# Data provided:
::::

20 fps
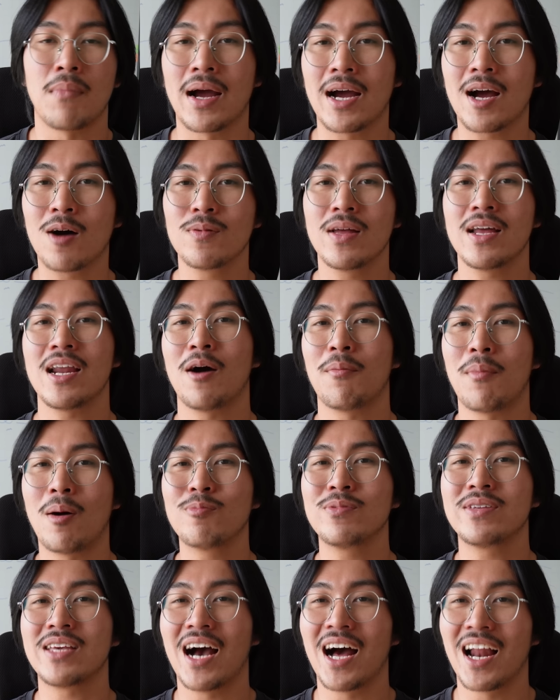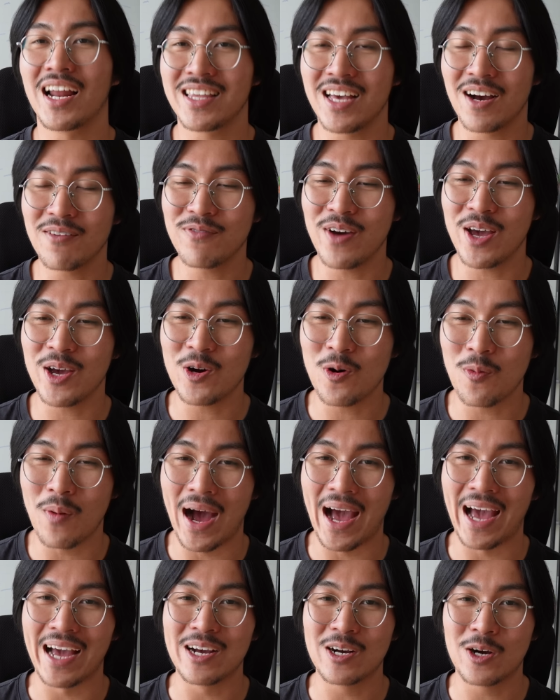Bạn không thể nào mong chờ là nhân viên của
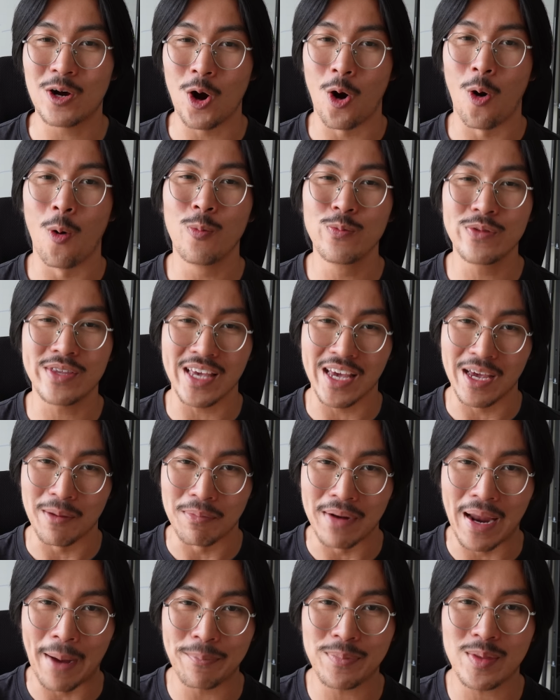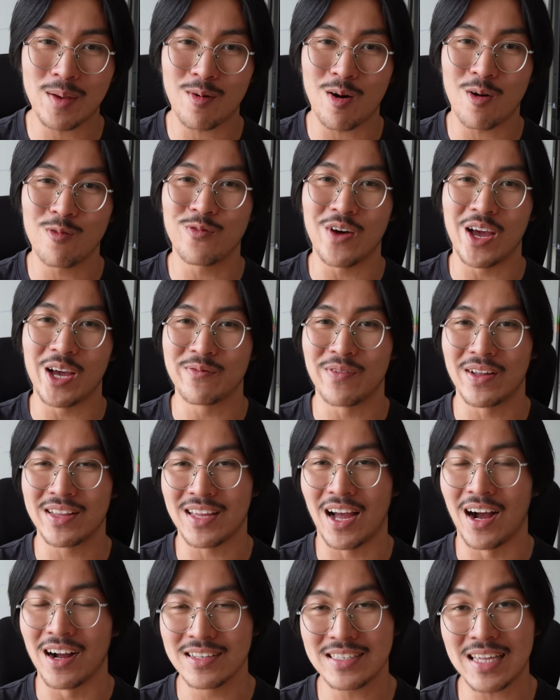bạn cũng chìm đắm trong công việc và
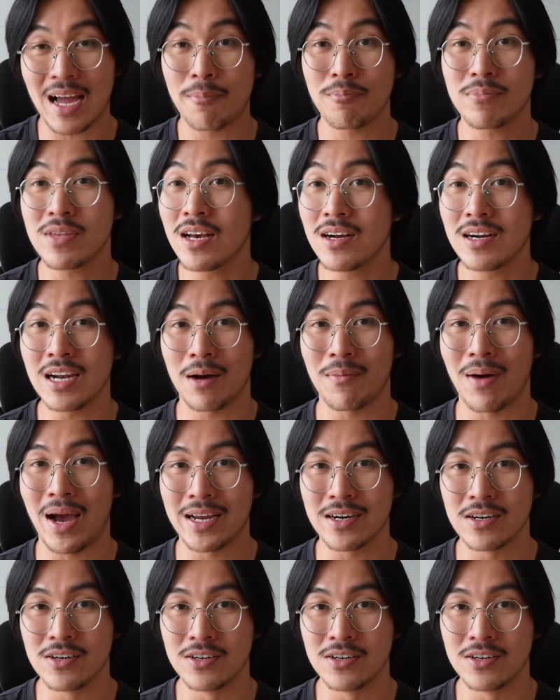tận tâm như là bạn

::::

# Required action:
Leave the pictures out. Otherwise, output the listing above exactly.

# Solved exercise:
20 fps
Bạn không thể nào mong chờ là nhân viên của
bạn cũng chìm đắm trong công việc và
tận tâm như là bạn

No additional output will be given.